Segment Open
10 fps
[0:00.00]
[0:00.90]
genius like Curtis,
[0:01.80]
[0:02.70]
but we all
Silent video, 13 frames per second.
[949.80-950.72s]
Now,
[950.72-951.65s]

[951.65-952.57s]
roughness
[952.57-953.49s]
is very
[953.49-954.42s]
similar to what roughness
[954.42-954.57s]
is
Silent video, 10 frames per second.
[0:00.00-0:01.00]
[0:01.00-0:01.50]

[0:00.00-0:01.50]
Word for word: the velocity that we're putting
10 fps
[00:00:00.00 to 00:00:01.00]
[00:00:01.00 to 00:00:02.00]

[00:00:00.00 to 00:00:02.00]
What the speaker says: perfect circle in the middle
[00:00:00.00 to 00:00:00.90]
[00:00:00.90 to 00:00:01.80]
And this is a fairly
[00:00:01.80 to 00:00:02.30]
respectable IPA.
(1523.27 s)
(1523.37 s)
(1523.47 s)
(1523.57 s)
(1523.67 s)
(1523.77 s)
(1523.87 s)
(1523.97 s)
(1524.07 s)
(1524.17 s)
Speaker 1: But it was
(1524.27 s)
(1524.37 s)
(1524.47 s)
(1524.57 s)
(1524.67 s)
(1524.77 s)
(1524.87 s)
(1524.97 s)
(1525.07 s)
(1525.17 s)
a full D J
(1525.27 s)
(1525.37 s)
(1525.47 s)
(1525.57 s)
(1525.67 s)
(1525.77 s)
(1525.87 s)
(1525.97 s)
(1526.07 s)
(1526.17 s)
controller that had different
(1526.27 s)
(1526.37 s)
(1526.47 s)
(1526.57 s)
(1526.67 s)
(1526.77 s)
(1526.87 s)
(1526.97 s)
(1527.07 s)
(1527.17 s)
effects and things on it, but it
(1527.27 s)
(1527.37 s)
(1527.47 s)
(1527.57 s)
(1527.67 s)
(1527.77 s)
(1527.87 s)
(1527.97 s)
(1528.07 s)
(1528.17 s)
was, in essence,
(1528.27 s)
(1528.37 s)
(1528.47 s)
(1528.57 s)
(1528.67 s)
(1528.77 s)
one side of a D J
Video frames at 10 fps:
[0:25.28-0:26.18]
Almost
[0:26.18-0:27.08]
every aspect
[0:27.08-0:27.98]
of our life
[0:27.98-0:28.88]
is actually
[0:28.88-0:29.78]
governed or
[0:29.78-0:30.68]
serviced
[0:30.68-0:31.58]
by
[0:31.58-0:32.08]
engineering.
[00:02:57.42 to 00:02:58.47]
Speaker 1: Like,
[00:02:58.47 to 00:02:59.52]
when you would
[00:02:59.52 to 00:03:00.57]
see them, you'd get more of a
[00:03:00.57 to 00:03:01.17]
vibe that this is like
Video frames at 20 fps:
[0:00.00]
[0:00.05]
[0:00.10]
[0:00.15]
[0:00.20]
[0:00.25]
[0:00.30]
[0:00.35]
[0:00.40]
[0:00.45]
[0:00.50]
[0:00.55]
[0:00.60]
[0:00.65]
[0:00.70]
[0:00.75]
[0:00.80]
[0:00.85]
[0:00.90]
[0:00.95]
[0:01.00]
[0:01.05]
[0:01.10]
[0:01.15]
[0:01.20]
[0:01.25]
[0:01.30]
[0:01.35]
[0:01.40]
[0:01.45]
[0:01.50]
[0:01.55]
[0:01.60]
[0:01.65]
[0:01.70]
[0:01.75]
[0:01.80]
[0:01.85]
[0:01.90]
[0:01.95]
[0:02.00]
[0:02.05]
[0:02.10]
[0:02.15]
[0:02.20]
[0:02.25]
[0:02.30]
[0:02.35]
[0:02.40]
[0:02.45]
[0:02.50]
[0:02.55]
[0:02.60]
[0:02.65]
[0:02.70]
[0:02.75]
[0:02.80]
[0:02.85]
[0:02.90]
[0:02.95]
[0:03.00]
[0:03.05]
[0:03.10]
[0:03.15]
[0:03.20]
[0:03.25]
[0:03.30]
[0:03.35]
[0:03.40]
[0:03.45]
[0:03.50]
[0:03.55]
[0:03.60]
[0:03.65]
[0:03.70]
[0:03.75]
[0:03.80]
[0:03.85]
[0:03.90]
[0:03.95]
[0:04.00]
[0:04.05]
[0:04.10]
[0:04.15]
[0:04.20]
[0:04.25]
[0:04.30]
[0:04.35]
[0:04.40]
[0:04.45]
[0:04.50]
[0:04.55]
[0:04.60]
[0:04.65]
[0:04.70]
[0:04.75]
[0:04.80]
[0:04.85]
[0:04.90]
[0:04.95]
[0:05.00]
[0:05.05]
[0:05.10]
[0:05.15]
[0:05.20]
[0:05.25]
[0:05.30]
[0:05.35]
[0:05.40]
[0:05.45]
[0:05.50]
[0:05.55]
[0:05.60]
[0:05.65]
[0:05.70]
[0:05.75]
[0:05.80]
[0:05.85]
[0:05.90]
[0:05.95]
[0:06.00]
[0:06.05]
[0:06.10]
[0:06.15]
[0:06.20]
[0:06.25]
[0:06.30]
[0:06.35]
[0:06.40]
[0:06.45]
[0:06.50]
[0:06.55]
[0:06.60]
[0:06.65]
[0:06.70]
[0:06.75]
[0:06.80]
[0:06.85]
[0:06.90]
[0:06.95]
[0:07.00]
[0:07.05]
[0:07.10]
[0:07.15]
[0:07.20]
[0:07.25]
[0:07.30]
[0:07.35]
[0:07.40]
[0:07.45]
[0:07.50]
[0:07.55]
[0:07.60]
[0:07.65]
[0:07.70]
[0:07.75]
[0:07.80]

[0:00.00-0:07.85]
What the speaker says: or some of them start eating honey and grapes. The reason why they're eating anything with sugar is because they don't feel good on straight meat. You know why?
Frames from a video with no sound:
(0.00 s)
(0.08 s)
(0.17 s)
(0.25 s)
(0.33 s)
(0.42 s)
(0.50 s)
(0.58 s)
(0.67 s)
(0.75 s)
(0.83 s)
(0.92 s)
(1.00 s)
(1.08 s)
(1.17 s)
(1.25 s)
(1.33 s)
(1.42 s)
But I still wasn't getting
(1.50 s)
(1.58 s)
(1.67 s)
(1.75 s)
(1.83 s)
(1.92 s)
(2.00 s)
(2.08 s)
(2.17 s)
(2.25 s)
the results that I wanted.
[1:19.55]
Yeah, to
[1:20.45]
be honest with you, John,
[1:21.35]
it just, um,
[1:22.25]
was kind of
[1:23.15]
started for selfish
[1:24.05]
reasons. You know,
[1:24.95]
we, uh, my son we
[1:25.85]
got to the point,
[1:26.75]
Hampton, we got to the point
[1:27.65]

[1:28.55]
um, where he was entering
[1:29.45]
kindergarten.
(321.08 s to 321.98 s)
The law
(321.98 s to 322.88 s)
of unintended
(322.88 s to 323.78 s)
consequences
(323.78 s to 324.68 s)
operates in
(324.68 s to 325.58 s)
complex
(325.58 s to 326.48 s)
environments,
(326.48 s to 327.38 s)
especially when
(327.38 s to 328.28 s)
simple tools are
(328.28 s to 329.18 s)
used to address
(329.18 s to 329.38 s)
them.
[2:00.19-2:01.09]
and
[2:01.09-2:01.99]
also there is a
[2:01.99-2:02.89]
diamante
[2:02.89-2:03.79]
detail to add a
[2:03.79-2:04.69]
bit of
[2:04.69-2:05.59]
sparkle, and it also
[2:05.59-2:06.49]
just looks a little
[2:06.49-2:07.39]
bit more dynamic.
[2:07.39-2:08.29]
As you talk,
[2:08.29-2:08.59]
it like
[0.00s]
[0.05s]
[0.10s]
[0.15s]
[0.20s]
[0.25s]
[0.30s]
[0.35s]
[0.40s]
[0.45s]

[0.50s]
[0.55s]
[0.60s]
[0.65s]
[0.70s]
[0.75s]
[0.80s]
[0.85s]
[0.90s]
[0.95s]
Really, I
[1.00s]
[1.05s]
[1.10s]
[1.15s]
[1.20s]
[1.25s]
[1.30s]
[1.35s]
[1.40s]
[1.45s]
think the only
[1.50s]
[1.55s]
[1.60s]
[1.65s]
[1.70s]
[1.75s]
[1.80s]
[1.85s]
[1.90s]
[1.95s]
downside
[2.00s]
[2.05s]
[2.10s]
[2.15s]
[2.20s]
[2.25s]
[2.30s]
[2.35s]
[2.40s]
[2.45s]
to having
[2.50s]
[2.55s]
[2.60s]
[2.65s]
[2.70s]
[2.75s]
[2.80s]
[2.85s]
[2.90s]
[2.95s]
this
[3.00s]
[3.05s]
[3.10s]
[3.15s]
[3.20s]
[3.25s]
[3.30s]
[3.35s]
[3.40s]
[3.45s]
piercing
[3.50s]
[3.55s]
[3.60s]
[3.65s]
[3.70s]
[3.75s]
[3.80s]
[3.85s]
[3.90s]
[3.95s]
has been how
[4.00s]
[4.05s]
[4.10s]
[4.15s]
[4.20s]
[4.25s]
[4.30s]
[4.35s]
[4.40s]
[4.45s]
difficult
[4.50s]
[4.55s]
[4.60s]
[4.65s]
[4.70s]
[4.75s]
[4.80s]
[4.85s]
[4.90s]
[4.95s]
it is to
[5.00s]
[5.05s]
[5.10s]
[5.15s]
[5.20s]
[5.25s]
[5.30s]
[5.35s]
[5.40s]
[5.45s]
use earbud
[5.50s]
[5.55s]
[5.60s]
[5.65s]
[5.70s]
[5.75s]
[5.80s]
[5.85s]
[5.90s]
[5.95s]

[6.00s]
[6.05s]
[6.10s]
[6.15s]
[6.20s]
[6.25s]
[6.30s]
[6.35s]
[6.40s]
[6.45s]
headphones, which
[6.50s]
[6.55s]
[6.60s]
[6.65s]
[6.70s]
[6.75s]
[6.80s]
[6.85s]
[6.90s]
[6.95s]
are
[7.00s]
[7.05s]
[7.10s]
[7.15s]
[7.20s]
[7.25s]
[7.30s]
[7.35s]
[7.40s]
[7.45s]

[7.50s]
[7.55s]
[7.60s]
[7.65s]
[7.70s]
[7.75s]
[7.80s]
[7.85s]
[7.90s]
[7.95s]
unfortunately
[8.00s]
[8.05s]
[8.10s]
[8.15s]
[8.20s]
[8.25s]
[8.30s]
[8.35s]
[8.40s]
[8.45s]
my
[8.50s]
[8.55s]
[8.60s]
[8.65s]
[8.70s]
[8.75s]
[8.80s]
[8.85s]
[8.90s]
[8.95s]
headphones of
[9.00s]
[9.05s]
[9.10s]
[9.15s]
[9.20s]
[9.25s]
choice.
Segment Closed
What you should do: Return each line from the records that includes the word "says".

The completed task:
What the speaker says: perfect circle in the middle
What the speaker says: or some of them start eating honey and grapes. The reason why they're eating anything with sugar is because they don't feel good on straight meat. You know why?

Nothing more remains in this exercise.